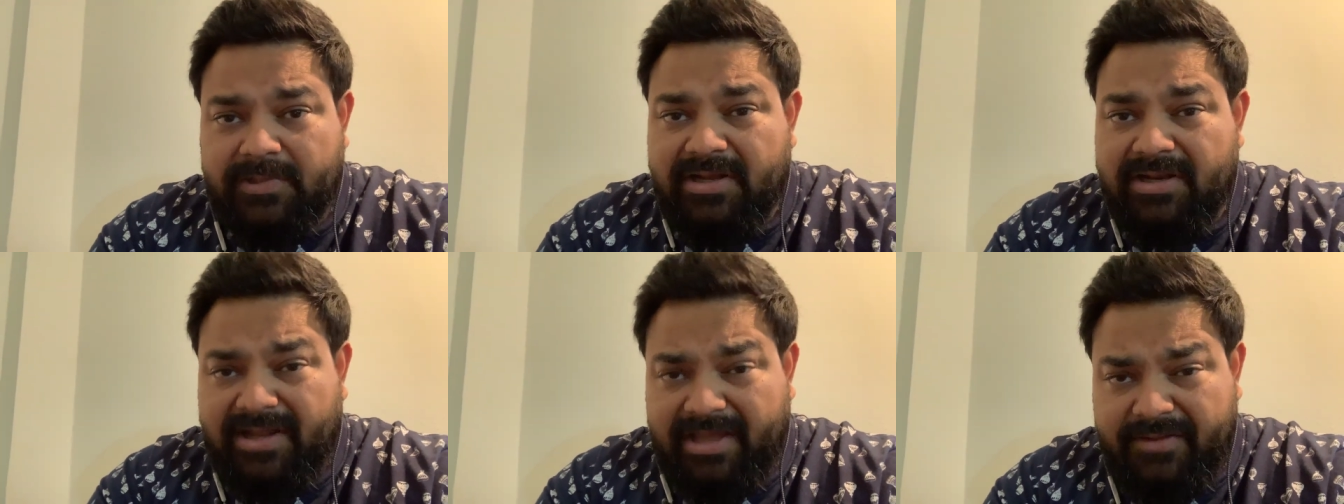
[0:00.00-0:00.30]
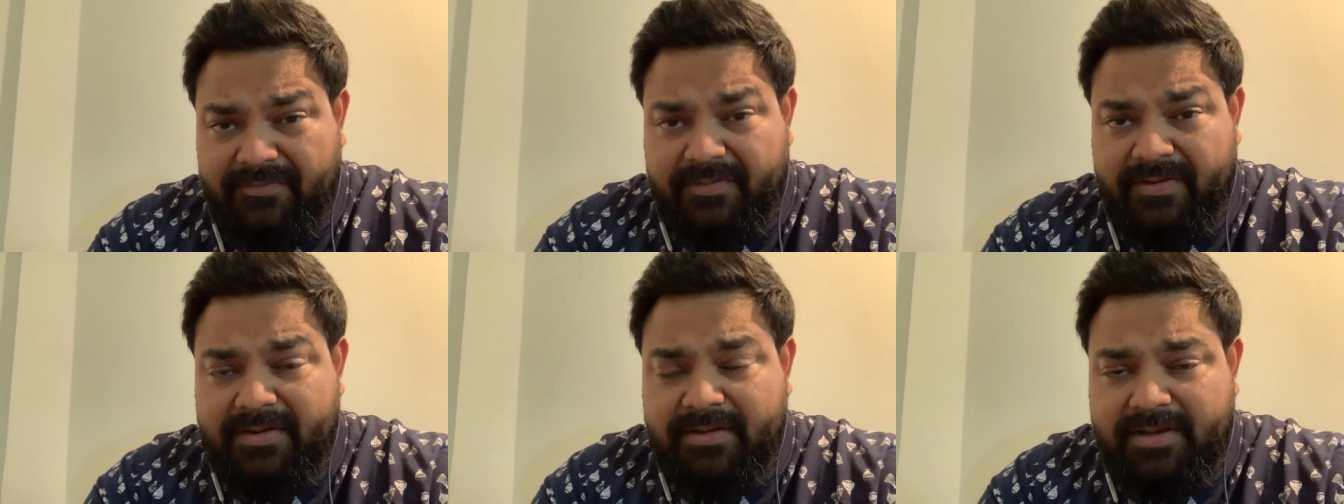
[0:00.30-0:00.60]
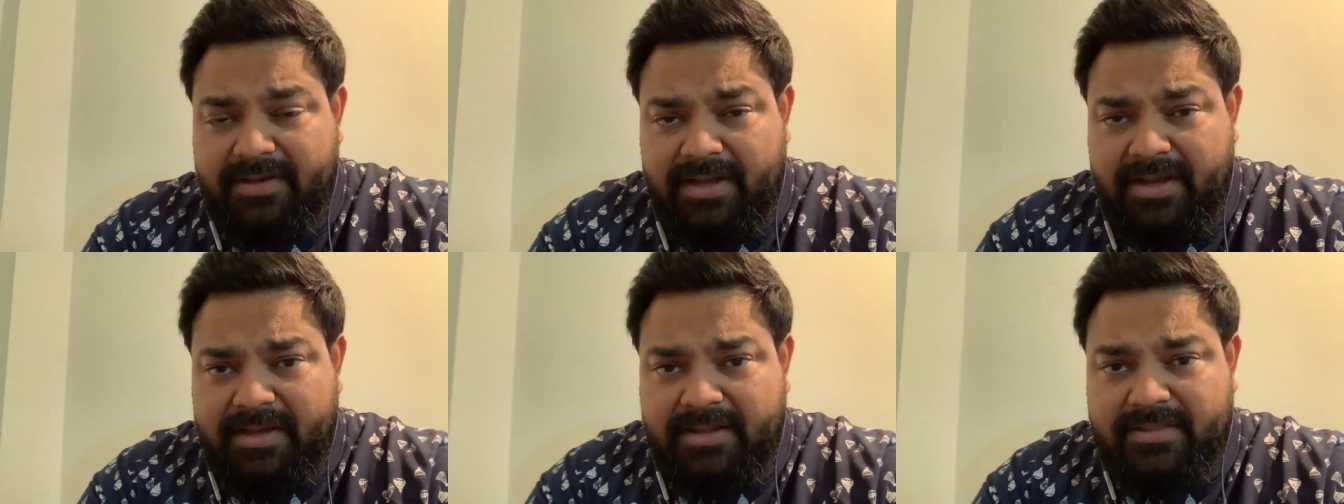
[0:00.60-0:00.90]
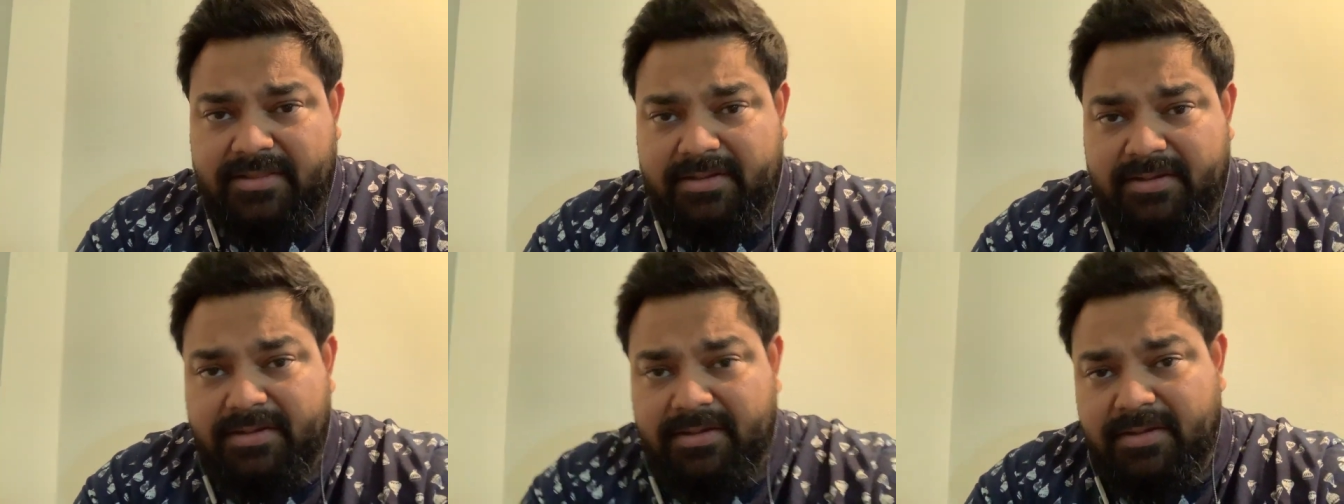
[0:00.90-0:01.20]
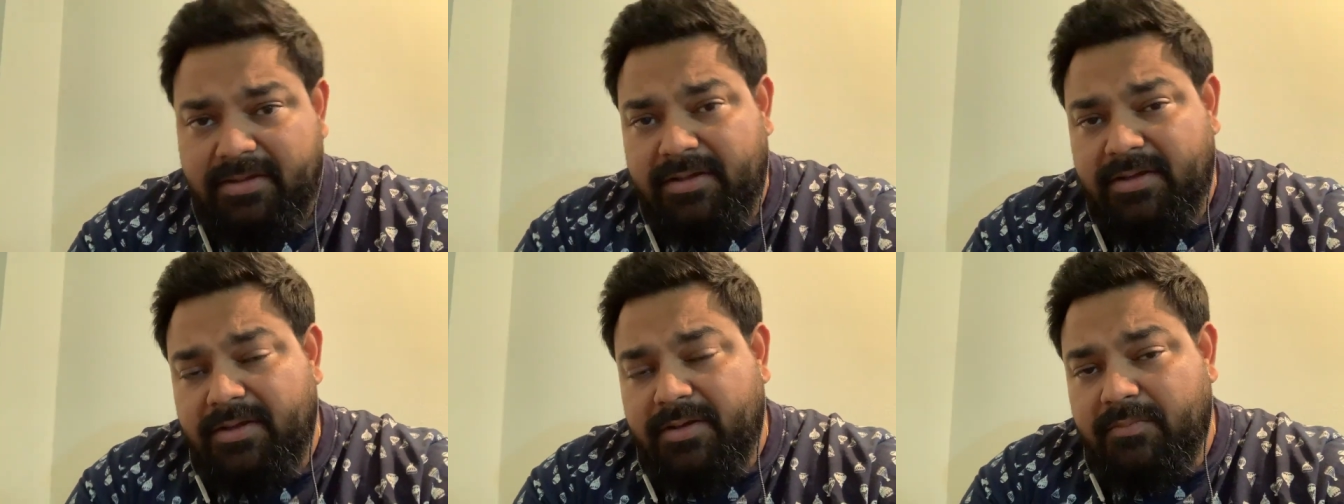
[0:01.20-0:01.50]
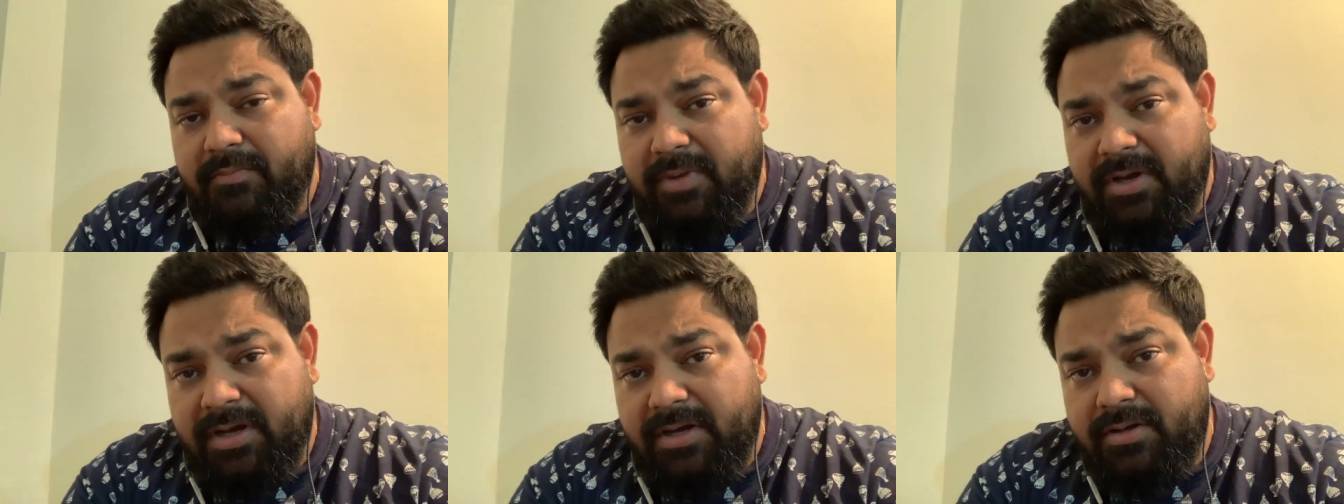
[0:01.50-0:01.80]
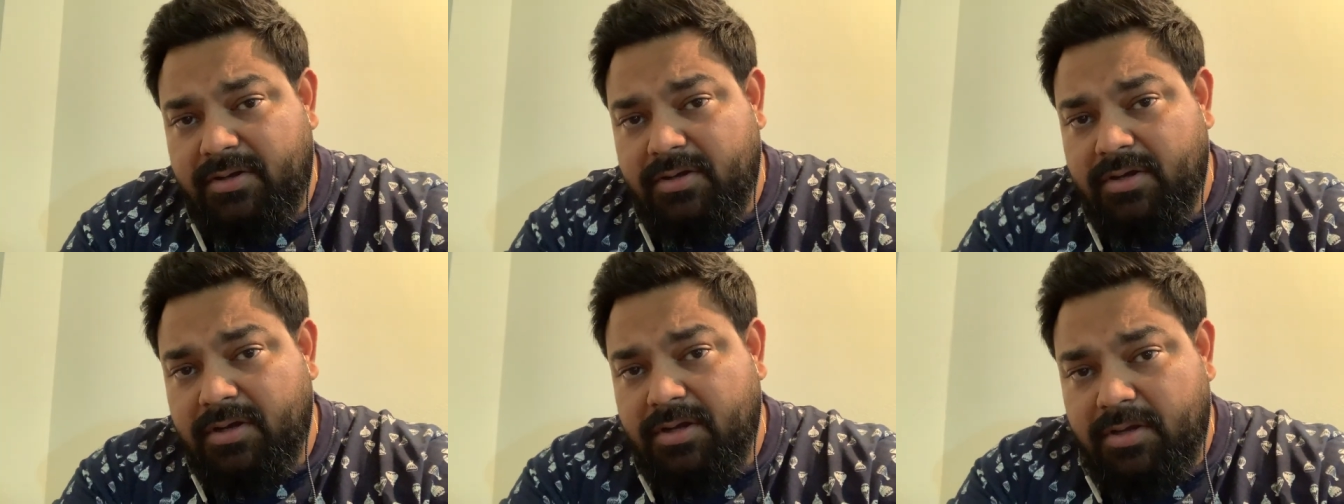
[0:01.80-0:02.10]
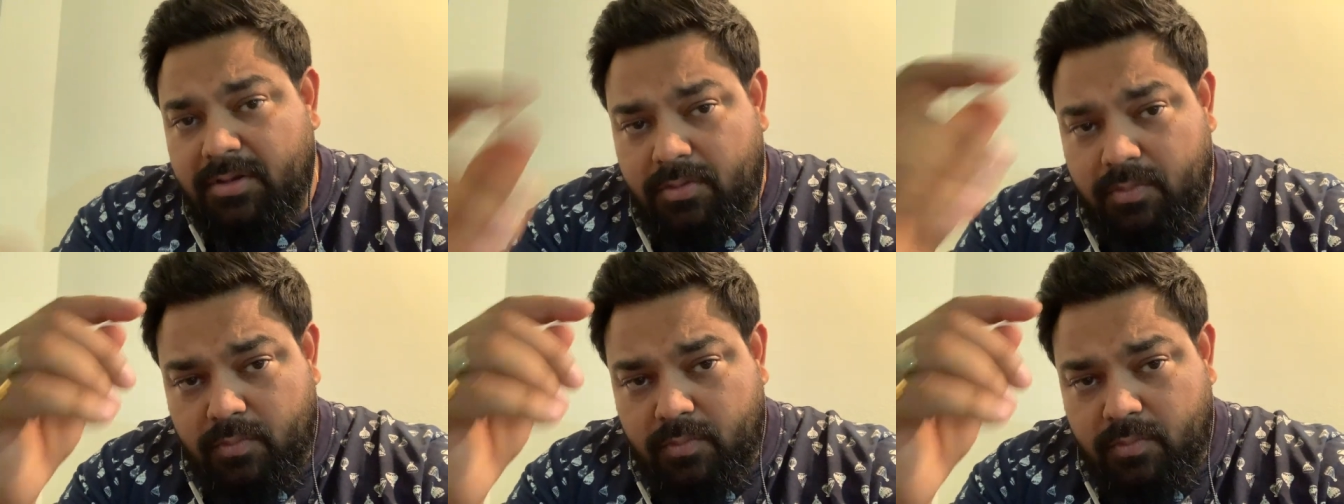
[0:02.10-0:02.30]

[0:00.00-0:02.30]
life and death, but uh,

**ACTION ITEM**
Restate all entries exactly; pictures stay out.

**RESULT**
[0:00.00-0:00.30]
[0:00.30-0:00.60]
[0:00.60-0:00.90]
[0:00.90-0:01.20]
[0:01.20-0:01.50]
[0:01.50-0:01.80]
[0:01.80-0:02.10]
[0:02.10-0:02.30]

[0:00.00-0:02.30]
life and death, but uh,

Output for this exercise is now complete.